NEW YORK — Wall Street couldn’t shrug off doubts about the economy and government gridlock on Tuesday. Mixed economic reports and concern about a government shutdown dragged stocks lower in the final half-hour of trading.
The modest losses extended the losing streak for the S&P 500 index to four days, its longest run of declines in a month. The Dow Jones industrial average also dropped for a fourth straight day.
Investors struggled with conflicting news Tuesday. One report showed that home prices in July rose the most in more than seven years. Another showed Americans’ confidence in the economy slipped in September.
The Dow fell 66.79 to close at 15,334.59. The S&P 500 fell 4.42 to 1,697.42. The Nasdaq edged up 2.97 to 3,768.25.
A top executive at Charleston software giant Blackbaud Inc. is leaving. Jana B. Eggers, senior vice president for products and marketing, is stepping down Oct. 3, the company said in a filing with the Securities and Exchange Commission. No reason was given.
Eggers has joined the Daniel Island company in November 2010. Previously, she was chief executive officer of Germany-based Spreadshirt.
Her resignation follows the decision by Blackbaud’s board to appoint finance chief Anthony Boor as interim CEO. He replaced Marc Chardon, who announced in January that he would leave the company by the end of this year. He left Aug. 31.
Boor is running the company until the board can hire a permanent CEO. He also remains chief financial officer of Blackbaud, which designs software for nonprofit organizations.
MIAMI — Lennar’s third-quarter net income rose 39 percent to $120.7 million as its home deliveries and new orders continued to climb. Revenue climbed 46 percent to $1.6 billion. Wall Street was looking for $1.55 billion.
CEO Stuart Miller said the builder is seeing demand being driven by a limited supply of new homes built over the past five years.
“While there may be bumps along the road that may impact the short-term pace of the recovery, the long-term outlook for our business remains extremely bright,” he said.
Deliveries increased 37 percent to 4,990 homes, while new orders rose 14 percent to 4,785. The average sales price increased 16 percent. Backlog, an indicator of potential future revenue, climbed 32 percent to 5,958 homes.
The company sells homes for entry-level and move-up buyers as well as retirees. It has operations in the Charleston region.
SEOUL — South Korea rejected Boeing’s bid to supply 60 fighter jets in the country’s largest-ever weapons purchase, even though it was the sole remaining bidder. The country will reopen the bidding process.
Boeing had offered its F-15 Silent Eagle, but South Korean critics have said the warplane lacks state-of-the-art stealth capabilities and cannot effectively cope with North Korea’s increasing nuclear threats.

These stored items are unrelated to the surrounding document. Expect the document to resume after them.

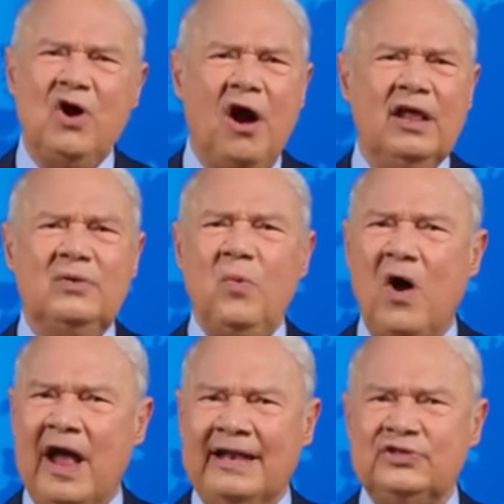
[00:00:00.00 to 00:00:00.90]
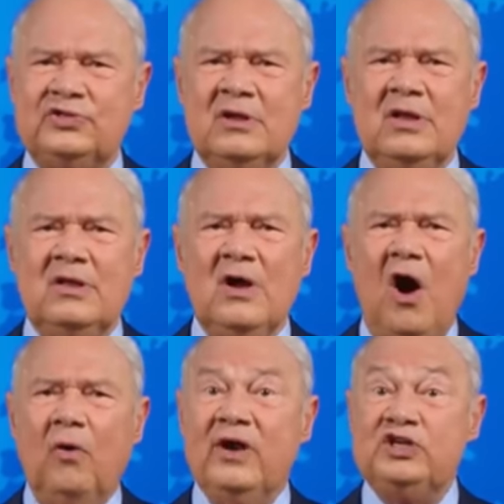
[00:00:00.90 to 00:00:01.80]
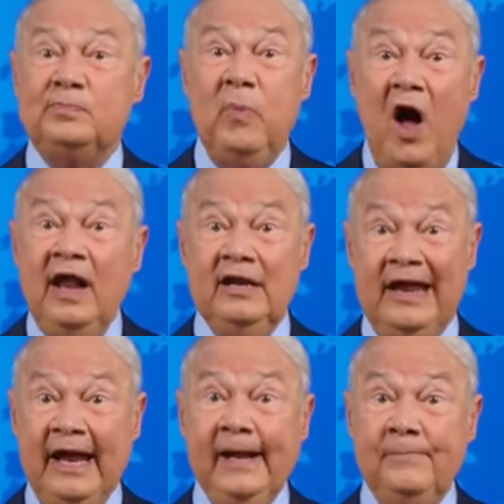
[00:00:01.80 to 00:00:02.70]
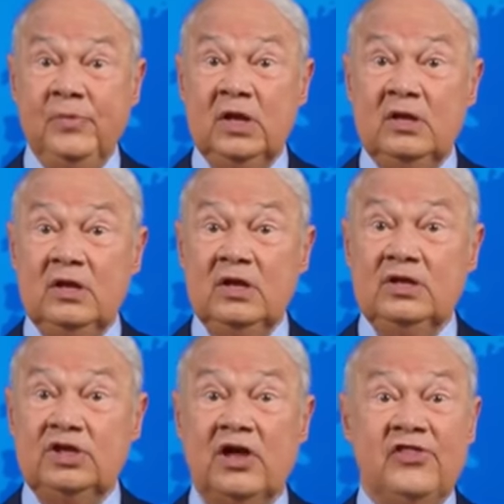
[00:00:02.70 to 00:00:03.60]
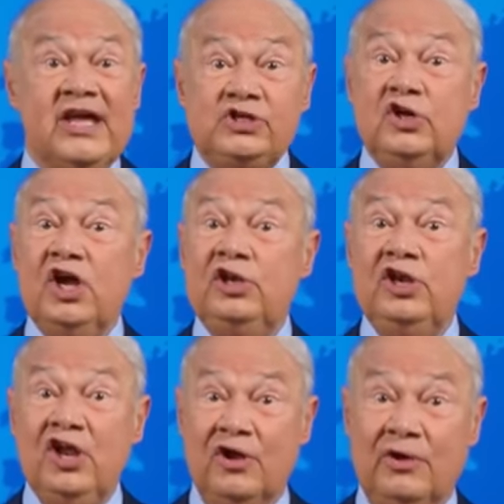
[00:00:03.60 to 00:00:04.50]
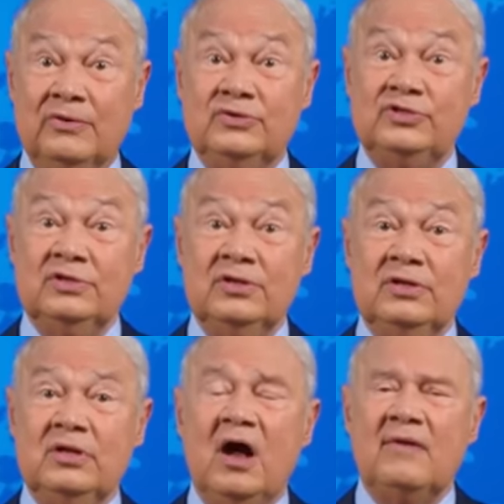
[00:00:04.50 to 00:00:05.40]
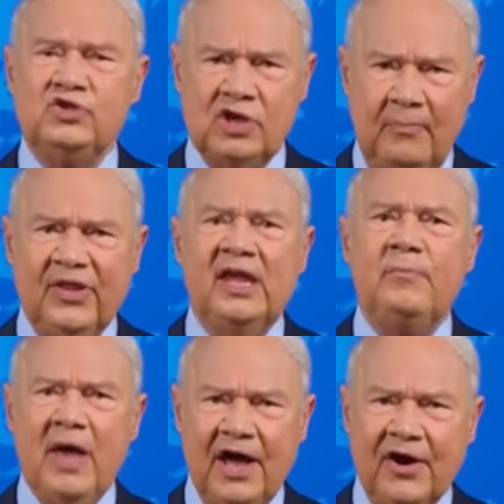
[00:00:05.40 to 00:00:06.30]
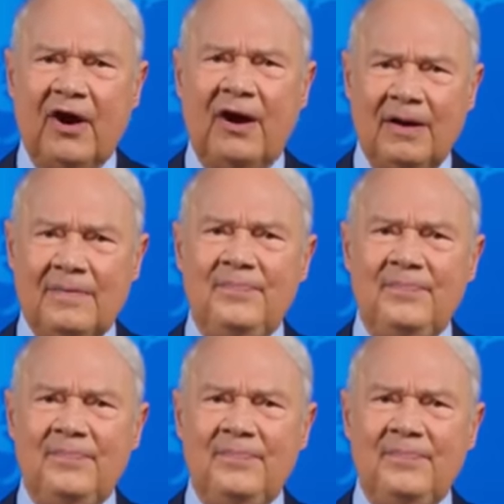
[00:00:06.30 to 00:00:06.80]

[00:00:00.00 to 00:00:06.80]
hearted ones are responding to this good news of something better.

NEW YORK — Burger King wants people to feel less guilty about gobbling up its french fries. The world’s No. 2 burger chain launched a new crinkle-cut french fry Tuesday that it says has about 20 percent fewer calories than its regular fries.
The chain says a small order of the new “Satisfries” clocks in at 270 calories because of a new batter that doesn’t absorb as much oil. By comparison, a small order of its regular fries, sans crinkles, has 340 calories.